I'm only aware of one case challenging it, and it was a pretty specific context (a 1982 case [1] in which tenured professors challenged their university's ban on taking a second full-time job, which was upheld).
In general though these kinds of restrictions tend to be upheld unless there is a state law against them. There have occasionally been proposals that a robust "right to work" law should generally protect the right to form new contracts selling one's labor to a willing buyer, and void any exclusivity contracts with other parties that would interfere with that right. But in practice all states that I know of with a "right to work" law have adopted a much more limited version of the right, which only voids very specific kinds of exclusivity contracts (relating to employer–union contracts). Some states separately void noncompete agreements under a related principle.
I'm not aware of any state voiding contracts relating to exclusive employment with the employer for the duration of the contract, at least for full-time, salaried employees.

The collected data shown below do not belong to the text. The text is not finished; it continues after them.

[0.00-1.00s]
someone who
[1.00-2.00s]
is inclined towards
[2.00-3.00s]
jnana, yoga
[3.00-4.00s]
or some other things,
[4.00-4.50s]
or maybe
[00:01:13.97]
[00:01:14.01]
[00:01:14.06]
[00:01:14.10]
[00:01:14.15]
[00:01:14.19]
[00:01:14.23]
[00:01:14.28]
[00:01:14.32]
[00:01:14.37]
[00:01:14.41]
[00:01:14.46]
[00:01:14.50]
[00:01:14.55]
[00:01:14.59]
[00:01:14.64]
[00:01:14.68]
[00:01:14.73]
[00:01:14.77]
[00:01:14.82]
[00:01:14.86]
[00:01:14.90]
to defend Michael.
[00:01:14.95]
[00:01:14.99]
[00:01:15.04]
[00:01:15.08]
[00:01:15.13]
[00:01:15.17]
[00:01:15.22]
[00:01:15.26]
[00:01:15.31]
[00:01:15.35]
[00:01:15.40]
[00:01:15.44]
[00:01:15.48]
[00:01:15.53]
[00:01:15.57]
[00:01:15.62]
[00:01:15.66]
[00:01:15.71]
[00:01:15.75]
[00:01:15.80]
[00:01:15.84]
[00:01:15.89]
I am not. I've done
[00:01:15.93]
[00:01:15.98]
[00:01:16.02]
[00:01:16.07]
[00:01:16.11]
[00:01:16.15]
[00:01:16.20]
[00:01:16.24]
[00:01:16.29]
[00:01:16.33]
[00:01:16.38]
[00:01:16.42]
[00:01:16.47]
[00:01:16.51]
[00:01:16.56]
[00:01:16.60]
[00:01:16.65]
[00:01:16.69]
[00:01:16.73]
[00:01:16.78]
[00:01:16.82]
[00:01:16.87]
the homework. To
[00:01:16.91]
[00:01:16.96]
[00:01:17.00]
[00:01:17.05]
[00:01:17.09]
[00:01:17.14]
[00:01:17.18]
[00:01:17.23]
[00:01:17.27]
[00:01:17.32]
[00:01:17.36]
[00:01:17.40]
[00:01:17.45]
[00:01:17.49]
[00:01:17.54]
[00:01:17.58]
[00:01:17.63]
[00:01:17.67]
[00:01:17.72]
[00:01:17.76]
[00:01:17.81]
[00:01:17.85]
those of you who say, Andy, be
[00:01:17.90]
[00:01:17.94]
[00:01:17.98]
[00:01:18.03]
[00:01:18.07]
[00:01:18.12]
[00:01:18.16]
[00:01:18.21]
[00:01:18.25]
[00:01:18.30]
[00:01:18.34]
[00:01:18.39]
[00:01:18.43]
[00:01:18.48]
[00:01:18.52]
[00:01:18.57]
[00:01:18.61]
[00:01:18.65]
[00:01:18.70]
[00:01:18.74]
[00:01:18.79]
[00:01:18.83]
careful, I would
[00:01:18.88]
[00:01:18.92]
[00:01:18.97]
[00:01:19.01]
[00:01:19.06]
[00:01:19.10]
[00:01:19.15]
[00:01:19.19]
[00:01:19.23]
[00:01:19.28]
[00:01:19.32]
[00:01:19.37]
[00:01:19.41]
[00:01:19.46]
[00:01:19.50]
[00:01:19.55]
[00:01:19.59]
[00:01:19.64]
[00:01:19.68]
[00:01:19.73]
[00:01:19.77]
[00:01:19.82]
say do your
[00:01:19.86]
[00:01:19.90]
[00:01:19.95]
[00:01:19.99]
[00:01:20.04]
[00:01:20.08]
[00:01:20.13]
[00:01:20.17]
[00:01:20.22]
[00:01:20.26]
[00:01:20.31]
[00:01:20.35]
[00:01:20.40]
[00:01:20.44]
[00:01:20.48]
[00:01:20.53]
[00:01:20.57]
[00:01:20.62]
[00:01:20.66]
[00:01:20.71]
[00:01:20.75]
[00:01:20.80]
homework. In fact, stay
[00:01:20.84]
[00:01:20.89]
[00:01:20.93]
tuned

It is called a moonlighting policy, and I suspect they do hold up. Microsoft had that policy in place for decades. They didn't outright ban moonlighting, but you did need to have a formal agreement with your manager. I think they softened it a bit only to encourage employees to build apps for Windows Phone.
I say it probably does hold up because otherwise I am guessing they would have abandoned it. Microsoft has quite a bit of experience with labor dispute litigation. Having billions in cash is like chumming the water for labor law attorneys.
More importantly, you usually end up assigning the rights for your work product to your primary employer. So you can get yourself (or your moonlighting customers) into all sorts of trouble.